__WORK INSTRUCTIONS__:
Repeat exactly the lines below, from the line containing "[0:17.56-0:18.46]" through the last line, both included. Leave out any pictures.

┄┄┄┄┄┄

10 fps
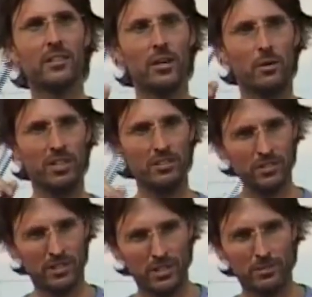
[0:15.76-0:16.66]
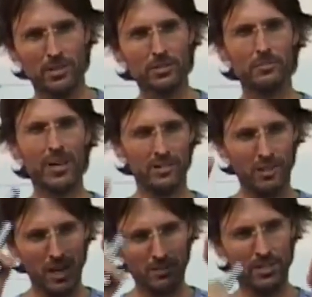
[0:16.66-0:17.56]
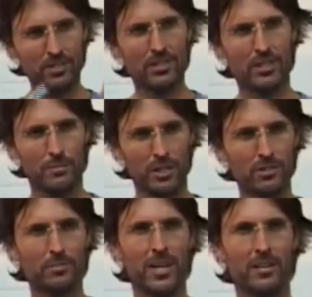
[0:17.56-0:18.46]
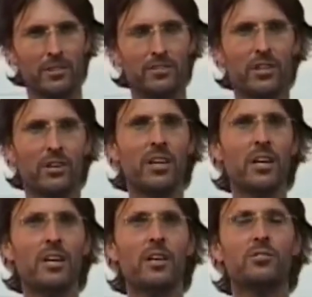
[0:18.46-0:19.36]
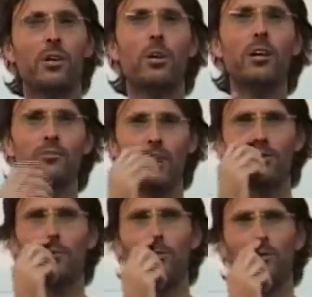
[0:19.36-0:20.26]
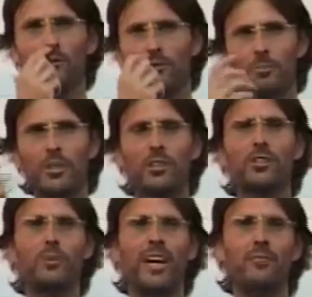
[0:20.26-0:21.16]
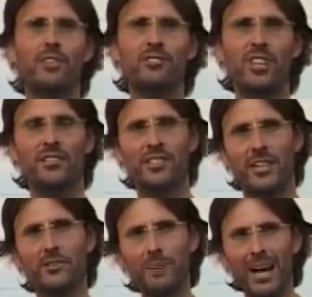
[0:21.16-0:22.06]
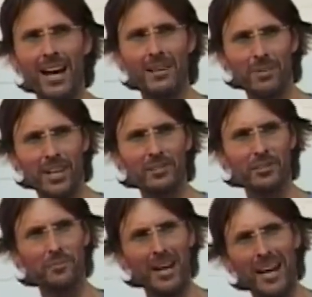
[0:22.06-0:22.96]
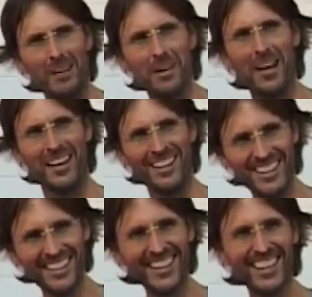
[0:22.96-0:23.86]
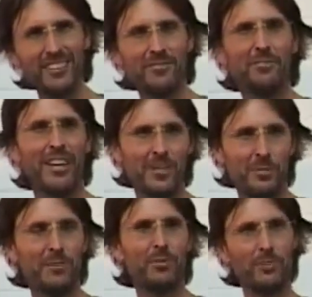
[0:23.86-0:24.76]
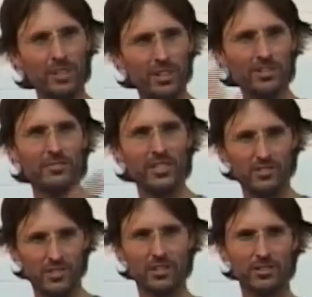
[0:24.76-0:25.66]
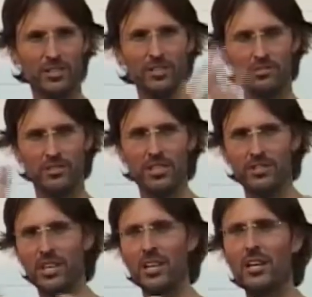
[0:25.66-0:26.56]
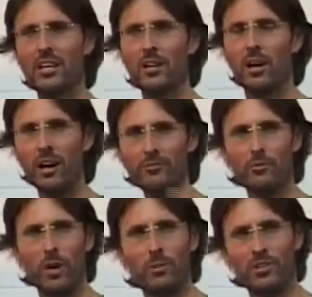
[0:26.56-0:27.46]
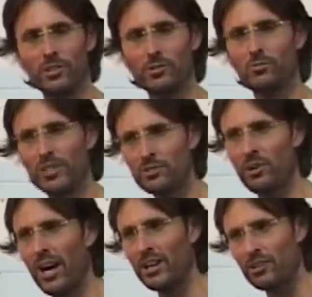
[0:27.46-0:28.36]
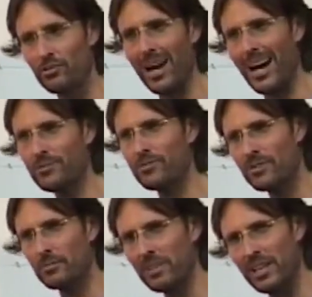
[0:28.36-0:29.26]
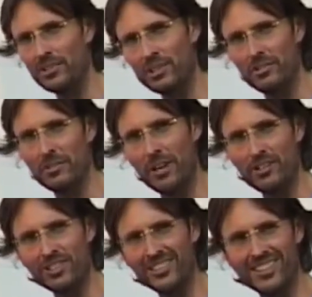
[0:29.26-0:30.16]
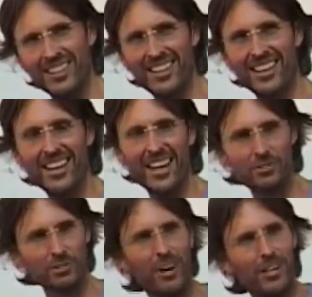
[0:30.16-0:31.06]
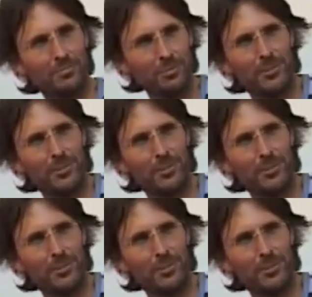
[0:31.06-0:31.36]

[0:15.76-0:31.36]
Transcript: Go into the emotional pain, dive into the emotional pain of it. So a lot of times what we do is, because we're having sex and there's part pleasure, part pain for many people because of these sexual injuries, often what we do is we try to grasp the pleasure emotion and try to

┄┄┄┄┄┄

__ANSWER BOX__:
[0:17.56-0:18.46]
[0:18.46-0:19.36]
[0:19.36-0:20.26]
[0:20.26-0:21.16]
[0:21.16-0:22.06]
[0:22.06-0:22.96]
[0:22.96-0:23.86]
[0:23.86-0:24.76]
[0:24.76-0:25.66]
[0:25.66-0:26.56]
[0:26.56-0:27.46]
[0:27.46-0:28.36]
[0:28.36-0:29.26]
[0:29.26-0:30.16]
[0:30.16-0:31.06]
[0:31.06-0:31.36]

[0:15.76-0:31.36]
Transcript: Go into the emotional pain, dive into the emotional pain of it. So a lot of times what we do is, because we're having sex and there's part pleasure, part pain for many people because of these sexual injuries, often what we do is we try to grasp the pleasure emotion and try to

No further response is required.